Net, açık, aydınlık bir görüntüsü yok AKP’nin.
Bu belirsizlik yüzünden kendini toplumda “saygıdeğer” bir konuma yerleştiremiyor, güvensizlik uyandıran bir kuşku bulutuyla dolaşıyor hep.
Ne zaman Avrupa Birliği yolunda attığı adımlar gibi demokratça davranacak, ne zaman Şemdinli’de olduğu gibi hukuku da bir kenara iterek “sistem”le bir ittifak arayacak, kimse bilemiyor.
Çok akıllıca bulduğu bu “belirsizlik” yöntemi sanırım AKP’nin en güçsüz yanı.
Zaten darbeyi de hep aynı yerden alıyor.
“Avrupa Birliği’ne gireceğim” diyerek “Kemalist baskıyı” sürdürmek isteyenleri tedirgin ederken, o baskıcı güçleri zapturapta alacak gerçek bir demokrasi ve hukuk sistemini oluşturmayınca, hukuksuz bir ortamda kendisini devirmek isteyen güçlerle yüz yüze geliyor.
Avrupa Birliği üyeliği, demokrasi, evrensel hukuk... Bütün bunlar, buranın gizli egemenlerini çıldırtıyor.
Siz hem bunları hedef diye söyler hem de gereğini yerine getirmezseniz, elinizde sizi koruyacak hiçbir alet olmadan vahşi ve öfkeli aslanlarla dolu bir arenanın ortasında çırılçıplak kalırsınız.
Arkasındaki bütün oy desteğine rağmen AKP’nin yaşadığı da bu zaten.
Sağlam bir demokrasi ve evrensel hukuk kuralları olmazsa, AKP kendini hukuksuzluktan beslenen bir büyük güce karşı nasıl savunacak?
Ne kadar denerse denesin, onlarla anlaşamaz.
Hukuksuz bir ortamda, ne kadar oy alırsa alsın onlar kadar güçlü olamaz.
Dünya standartlarında bir demokrasiyle hukuk dışında, AKP’yi saldırılardan koruyacak hiçbir zırh yok.
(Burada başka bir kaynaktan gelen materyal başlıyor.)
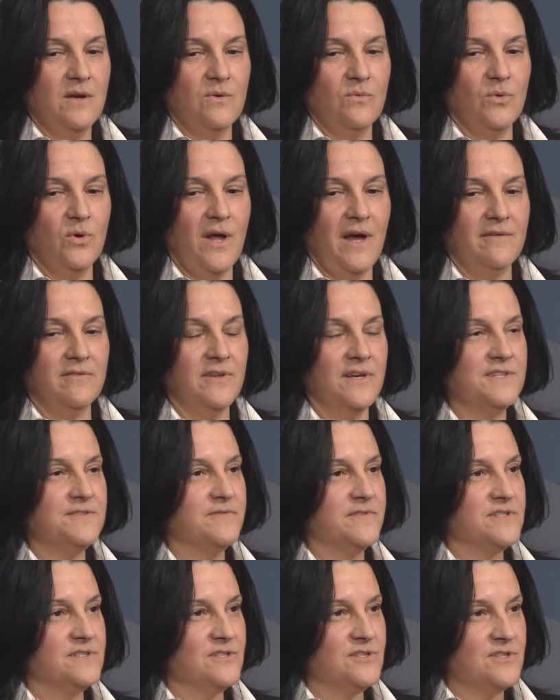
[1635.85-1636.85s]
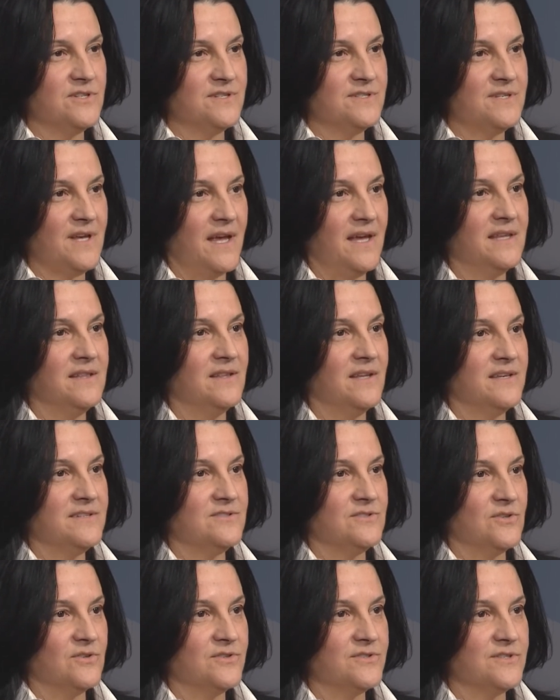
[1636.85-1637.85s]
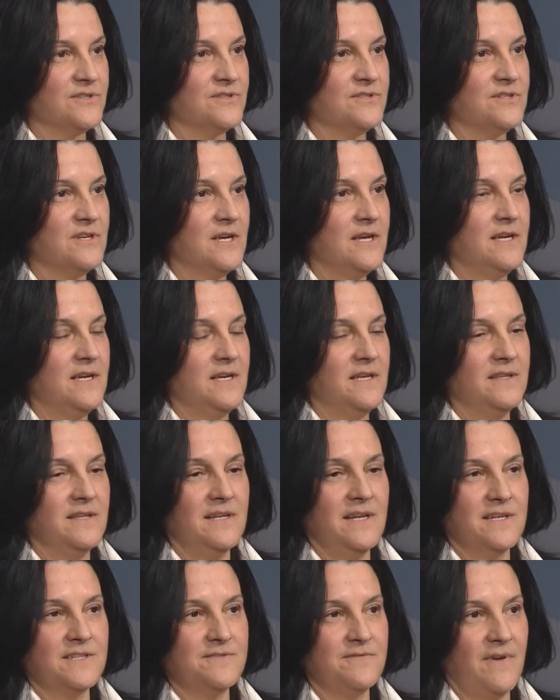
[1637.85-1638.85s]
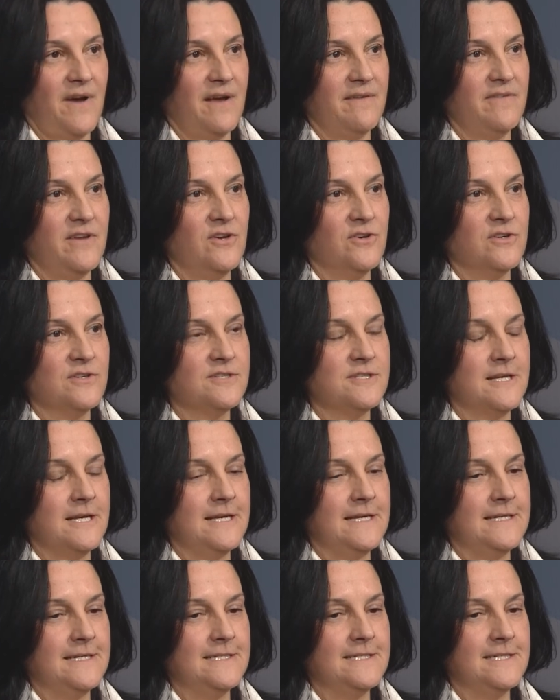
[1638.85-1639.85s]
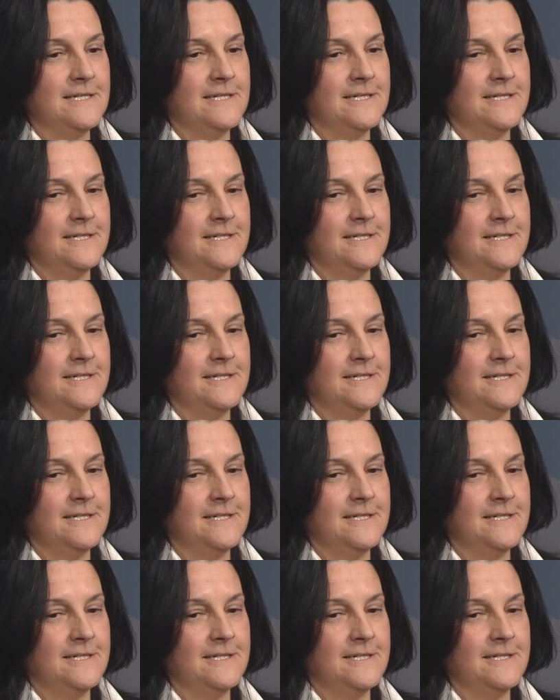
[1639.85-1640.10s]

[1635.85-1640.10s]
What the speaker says: we'll have less physicians and less nurses in the next 5 years, and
AKP ise kendi zırhını kendi deliyor bu kararsız, belirsiz, titrek duruşuyla.
Bütün bu muhtıralar, “darbe övgüleri”, iddianameler, zırhın o yırtık yerinden mızraklıyor bu partiyi. Üstelik güven yaratmayan bu kaygan duruş, AKP’li olmadığı halde bu partiyi korumaya koşacak milyonlarca demokrat insanı da bu kavgadan uzak tutuyor.
AKP’nin yanında yer almayan insanların hepsinin “Kemalist” olduğunu, “darbe istediğini” sanmak ciddi bir yanılgı olur bence.
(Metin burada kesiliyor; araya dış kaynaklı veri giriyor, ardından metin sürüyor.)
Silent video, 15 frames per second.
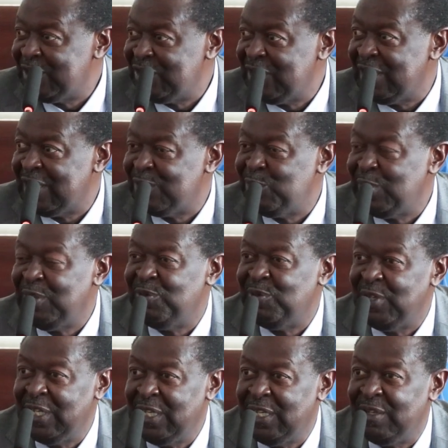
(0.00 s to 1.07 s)
She has been
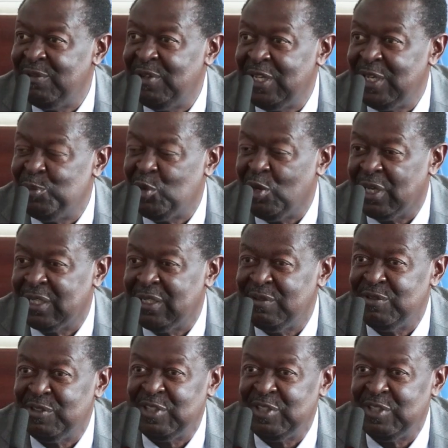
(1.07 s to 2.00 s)
very, very proactive.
Onlar AKP’ye güvenmedikleri için bu kavgaya karışmıyorlar.
Demokrasi isteseler de “AKP’yi demokrasinin temsilcisi” olarak görmedikleri için seslerini gerektiği kadar yükseltmiyorlar.
AKP’ye bu titrekliği nedeniyle saygı duymuyorlar. Sanırım, AKP yöneticileri demokrasiyi ve evrensel hukuku kendileri açısından bir “tercih” olarak değerlendiriyor.
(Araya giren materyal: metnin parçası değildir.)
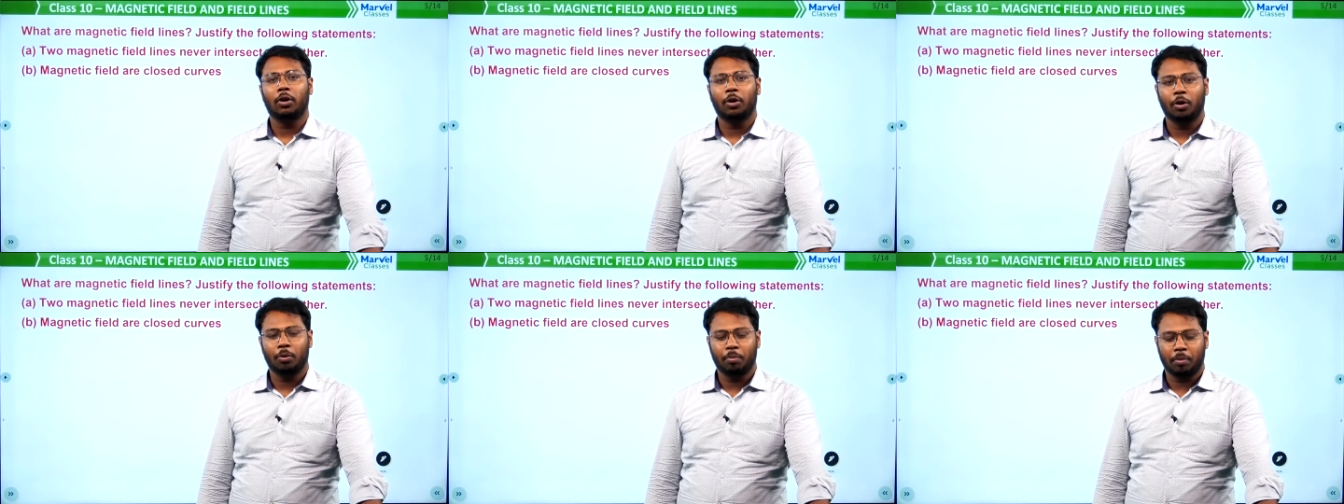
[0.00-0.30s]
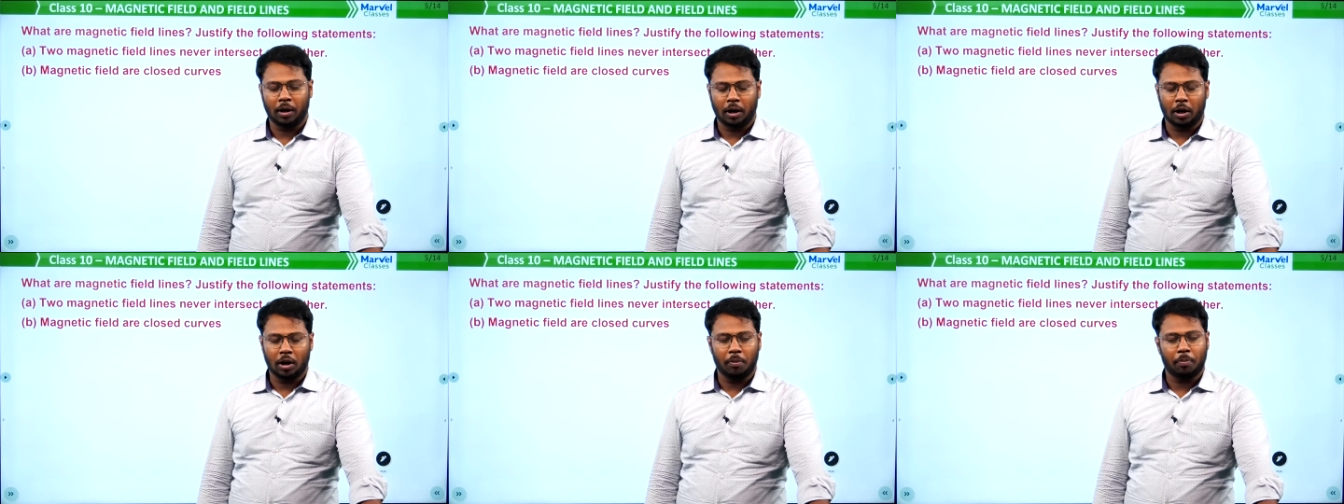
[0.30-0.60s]

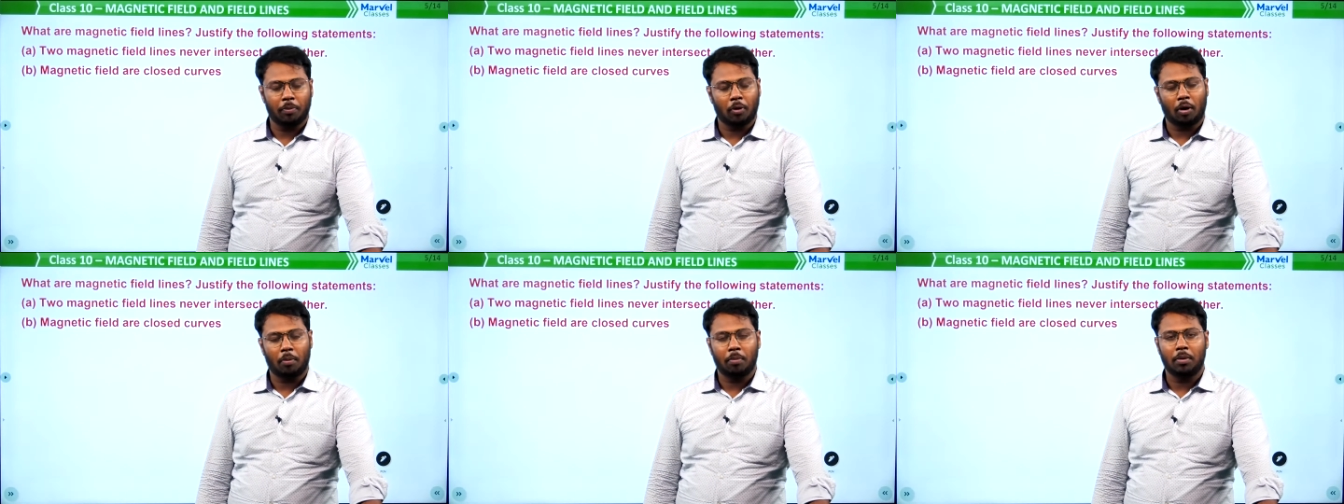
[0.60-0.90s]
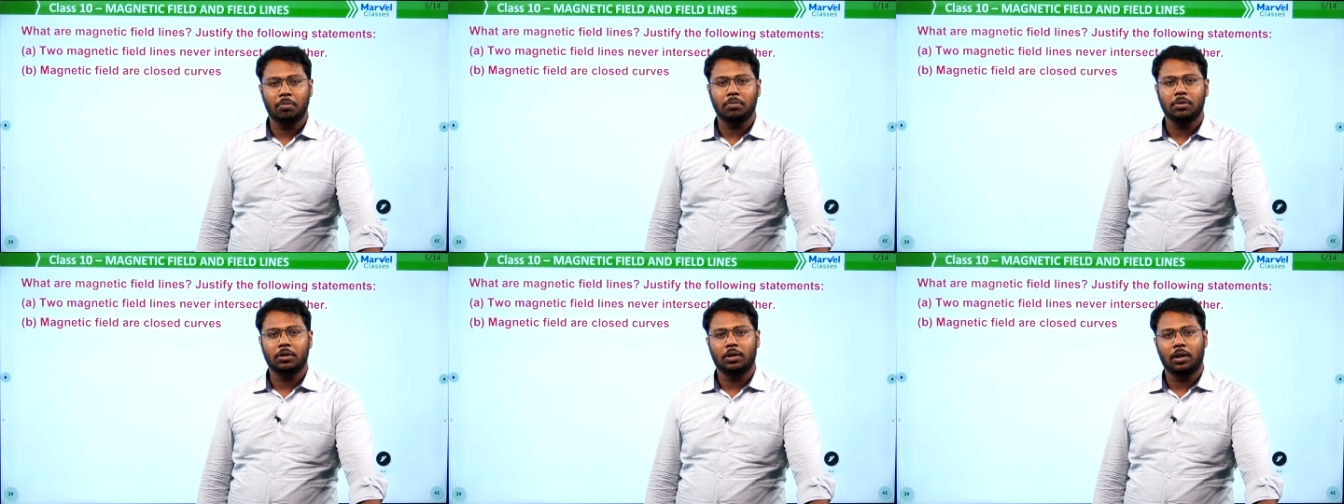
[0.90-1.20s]
numerical
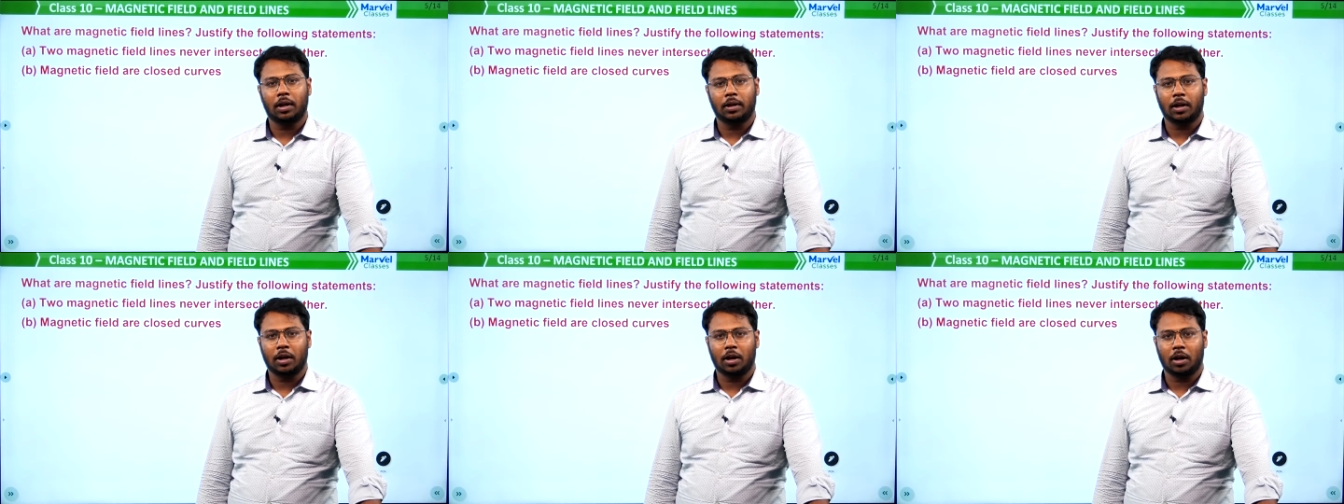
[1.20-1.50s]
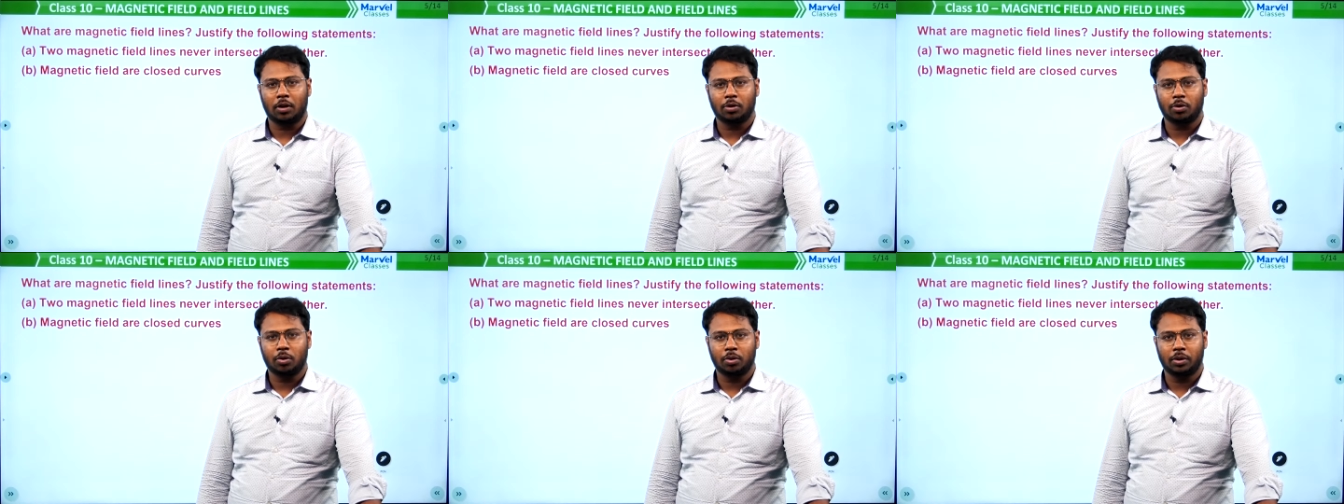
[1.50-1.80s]
problems that are
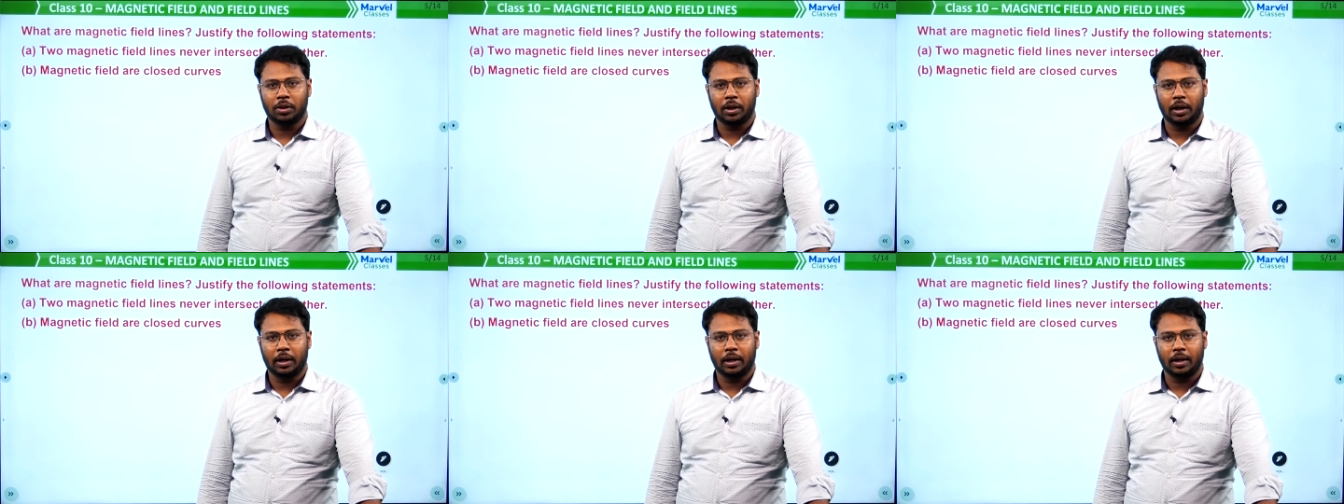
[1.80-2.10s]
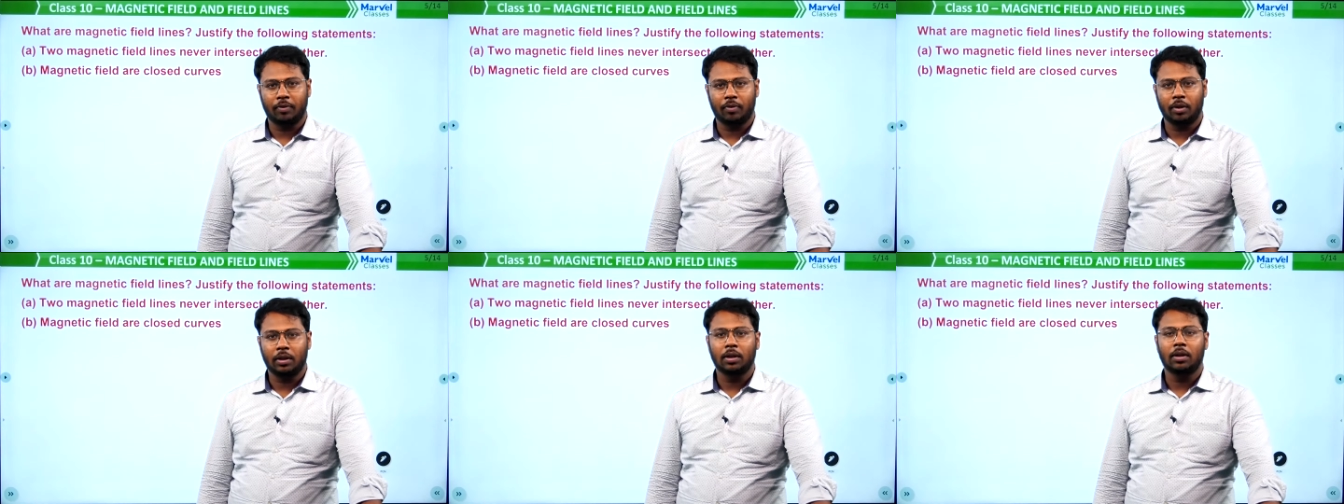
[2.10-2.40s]

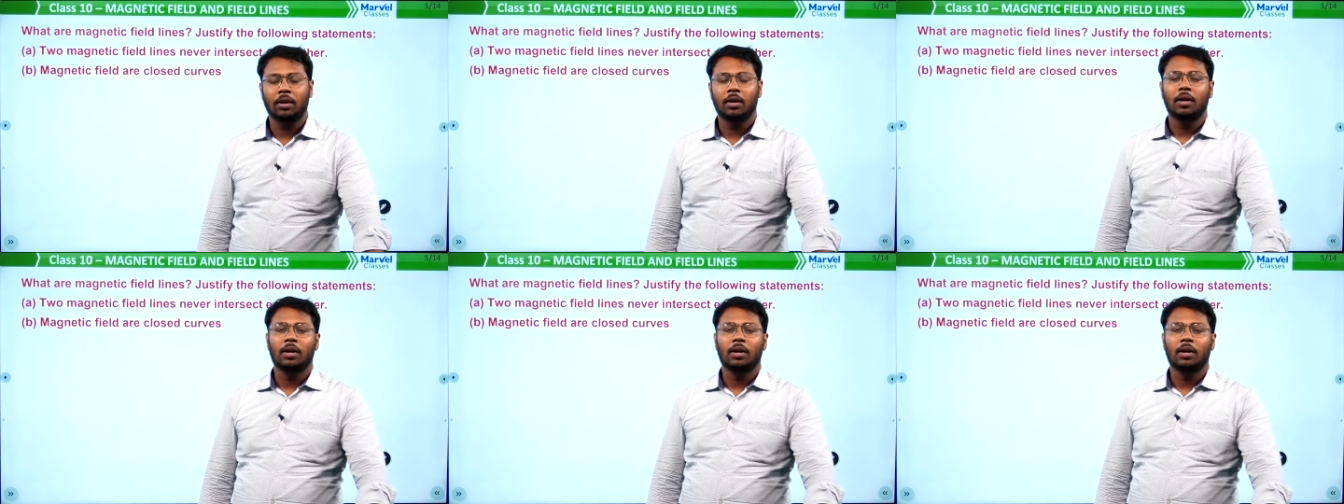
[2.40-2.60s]
associated with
Bu, ne onlar için ne de bu ülke için bir “tercih”, bu bir “mecburiyet”.
Avrupa Birliği üyeliğine atılan adımla birlikte bu ülke aslanlarla dolu bir arenaya girdi.
Ne oradan geri dönebilir ne de çıplak elleriyle aslanlarla başa çıkabilir.
O aslanları kafeslerine sokabilmek için eldeki tek silah, demokrasi ve hukuk.
Onları sağlam bir şekilde tutmazsanız...
Ne kadar oy alırsanız alın kendinizi darbelerin, pençelerin, dişlerin açacağı yaralardan kuıtaramazsanız. Sonunda birileri o aslanları kafeslerine sokar ama...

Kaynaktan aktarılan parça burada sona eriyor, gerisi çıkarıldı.